Moreover, even if this Court reconsidered its decision in light of plaintiff's new arguments, this would not change the Court's ruling. None of the arguments raised by plaintiff evidence "good cause" to extend the deadlines in the Court's January 18, 2006 Scheduling Order [Doc. No. 8]. There is no dispute plaintiff was aware as early as January 2006 that the discovery deadline expired in August 2006. Further, since the inception of the case, plaintiff has had the same counsel of record and therefore there was no confusion as far as the court is concerned about who represented plaintiff. In addition, as noted in this Court's December 21, 2006 Opinion, plaintiff's July 11, 2006, reply [Doc. Nos. 12, 13] to defendant's unsuccessful motion for summary judgment did not argue that more discovery was needed.*fn1
Plaintiff attempts to foist the blame for her inaction on defense counsel when she argues that defendant's silence after her written discovery was served in September 2006 led her to believe that the discovery would be answered. (See Certification of Counsel, ¶15). Plaintiff's argument is not supported by the facts since defendant advised plaintiff in a September 18, 2006 letter that it would not answer plaintiff's discovery because it was untimely and in violation of the Court's Scheduling Order. It was not until the eve of the due date for the filing of the joint final pretrial order that plaintiff raised with this Court for the first time that she needed additional discovery. This request was made two and one-half months after the discovery deadline passed, and two months after plaintiff's counsel was no longer distracted by a family illness. Plaintiff's request was also made after she did not prepare her portion of the final pretrial order as required in the Court's June 13, 2006 Scheduling Order. [Doc. No. 10].
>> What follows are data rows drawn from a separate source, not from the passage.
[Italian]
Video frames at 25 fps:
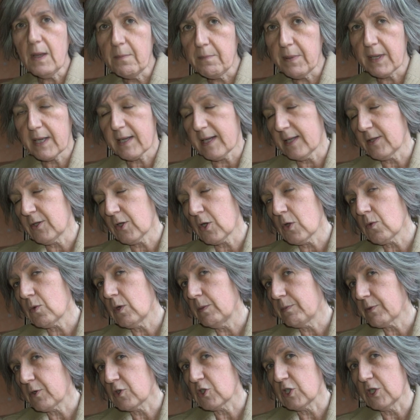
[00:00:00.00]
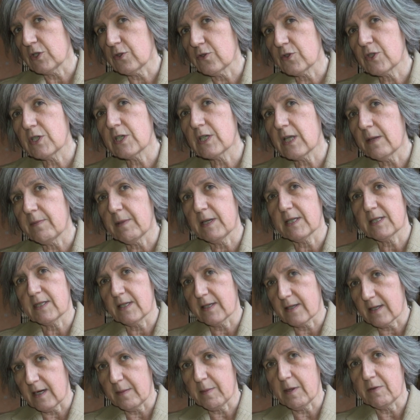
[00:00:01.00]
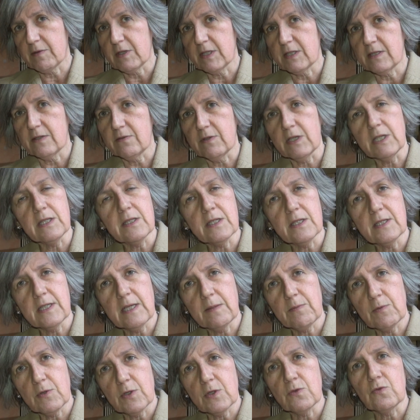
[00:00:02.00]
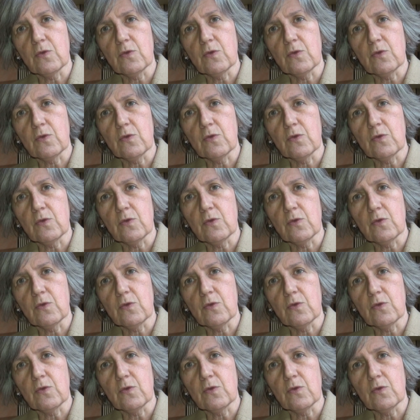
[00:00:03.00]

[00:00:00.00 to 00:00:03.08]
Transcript: Peccato che quel progetto si chiamasse Crema 2020, siamo nelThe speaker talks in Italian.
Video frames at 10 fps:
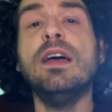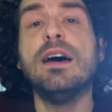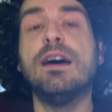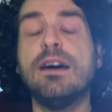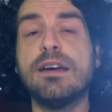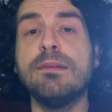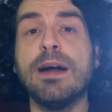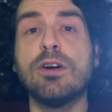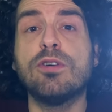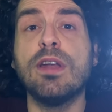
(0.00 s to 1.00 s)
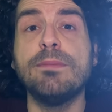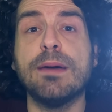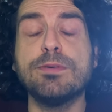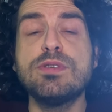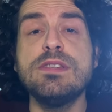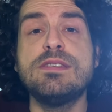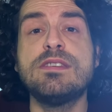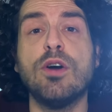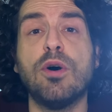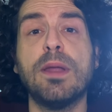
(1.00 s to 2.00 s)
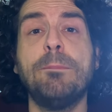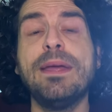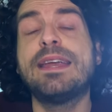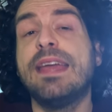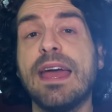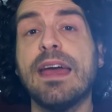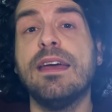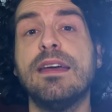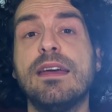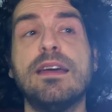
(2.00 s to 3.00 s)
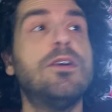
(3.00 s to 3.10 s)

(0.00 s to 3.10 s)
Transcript: eh, rimango con la mia posizione perché eh,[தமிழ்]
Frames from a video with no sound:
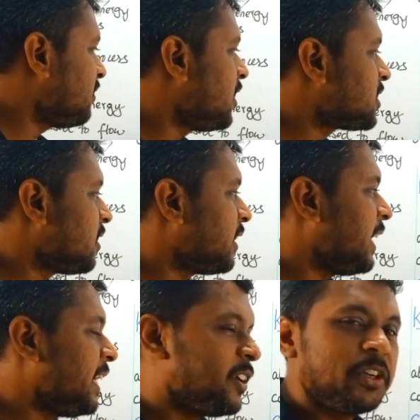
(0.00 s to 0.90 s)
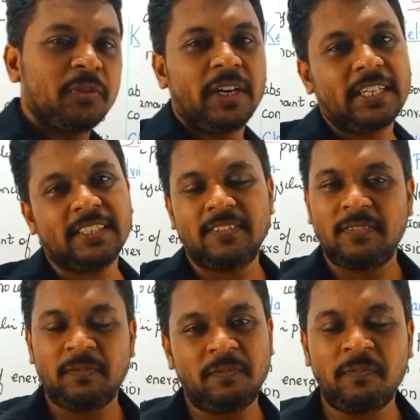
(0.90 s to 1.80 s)
கன்வர்ஷன் ஆஃப் த ஹீட் இன்டு ஒர்க்
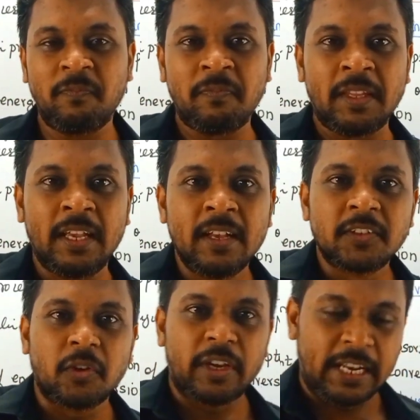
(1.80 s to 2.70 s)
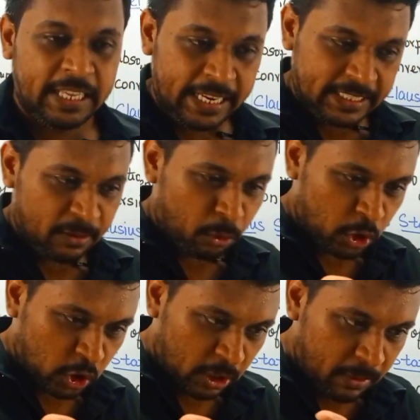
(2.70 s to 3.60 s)
ஸோ ஹீட்டை
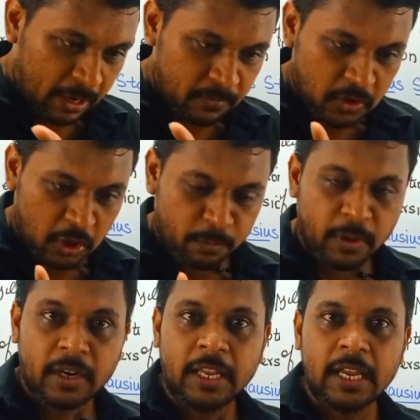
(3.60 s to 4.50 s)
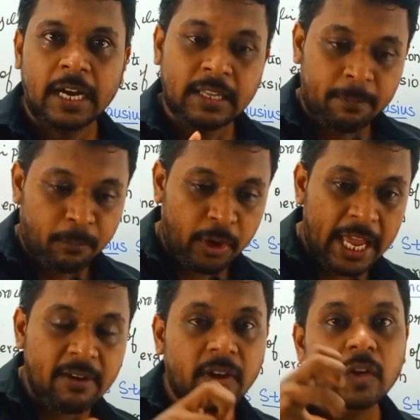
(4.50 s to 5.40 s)
மொத்தமாக அப்சர்வ் பண்ணி அதை
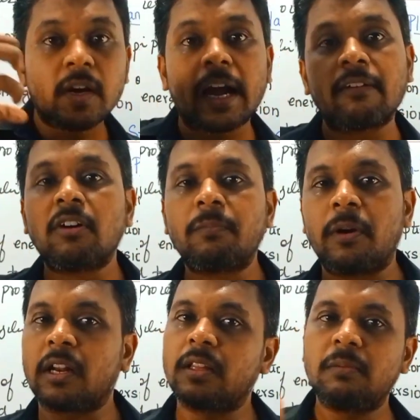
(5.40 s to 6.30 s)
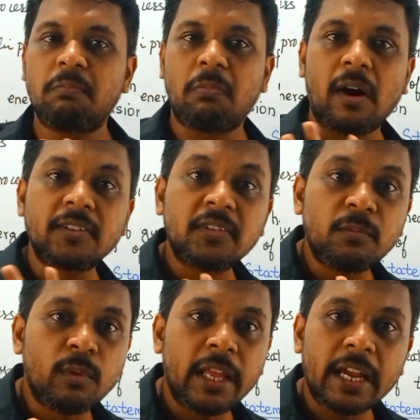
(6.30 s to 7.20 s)
அப்படியே ஒர்க்காக கன்வெர்ட் பண்ணுறது
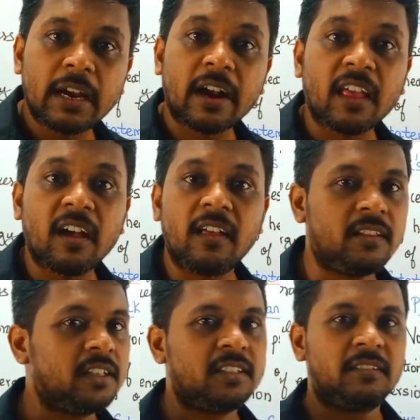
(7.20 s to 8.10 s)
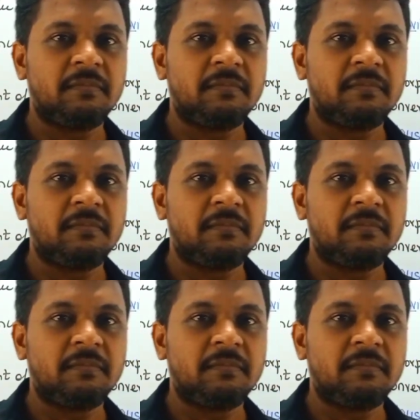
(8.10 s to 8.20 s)
பாசிபிளே கிடையாது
This is not an instance where plaintiff is asking the Court for more time to complete discovery she started. Instead, sixteen (16) months after she filed her complaint plaintiff seeks leave to start liability discovery from "ground zero." Plaintiff now wants to serve basic interrogatories and take depositions of representatives of defendant. Quite simply, therefore, no facts exist to support plaintiff's argument that there is "good cause" to support her request for leave to take late discovery. A party's mere disagreement with a Court's decision is not an appropriate ground for reargument. Florham Park Chevron, Inc. v. Chevron U.S.A., Inc., 680 F. Supp. 159, 162 (D.N.J. 1988).
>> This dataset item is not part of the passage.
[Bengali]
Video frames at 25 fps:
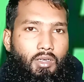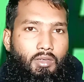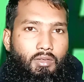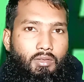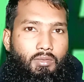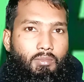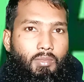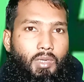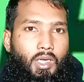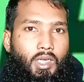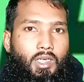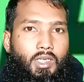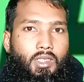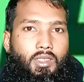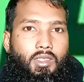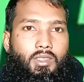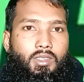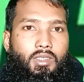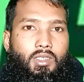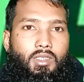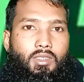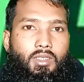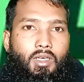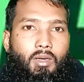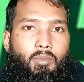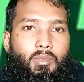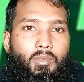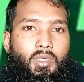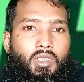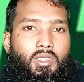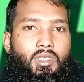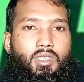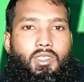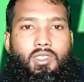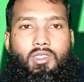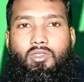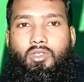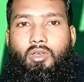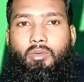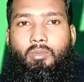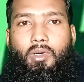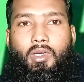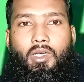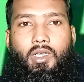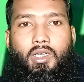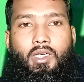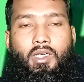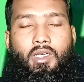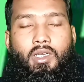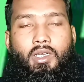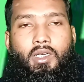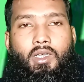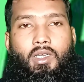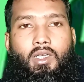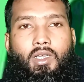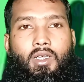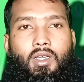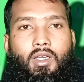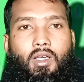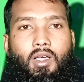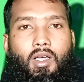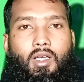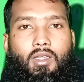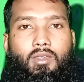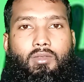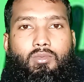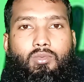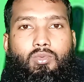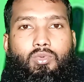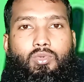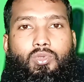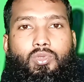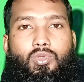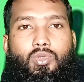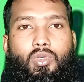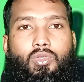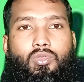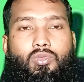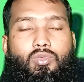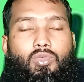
রান বাংলাদেশের সামনে তিরিশ ওভারে দুইশো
Lastly, this Court does not agree with plaintiff's argument that if her motion for reconsideration is denied, the "imbalance is analogous to forcing Plaintiff to enter into a boxing match with Defendant while Plaintiff is handcuffed and shackled." (See Certification of Counsel, ¶17). To the contrary, plaintiff had more than an adequate opportunity to prepare her liability case for trial. If plaintiff now believes she is not as prepared as she should be, that responsibility falls squarely on her shoulders.*fn2 It is also noteworthy that plaintiff apparently ignores the fact that the applicable rules of civil procedure inure to her benefit. Defendant was never relieved of its obligation to produce adequate disclosures pursuant to Fed. R. Civ. P. 26(a). If defendant's disclosures are inadequate, which is not addressed in this opinion, this will be appropriately addressed when the Joint Final Pretrial Order is entered or at trial.*fn3
For all the foregoing reasons, it is hereby ORDERED this 29th day of December, 2006, that plaintiff's Motion for Reconsideration is DENIED.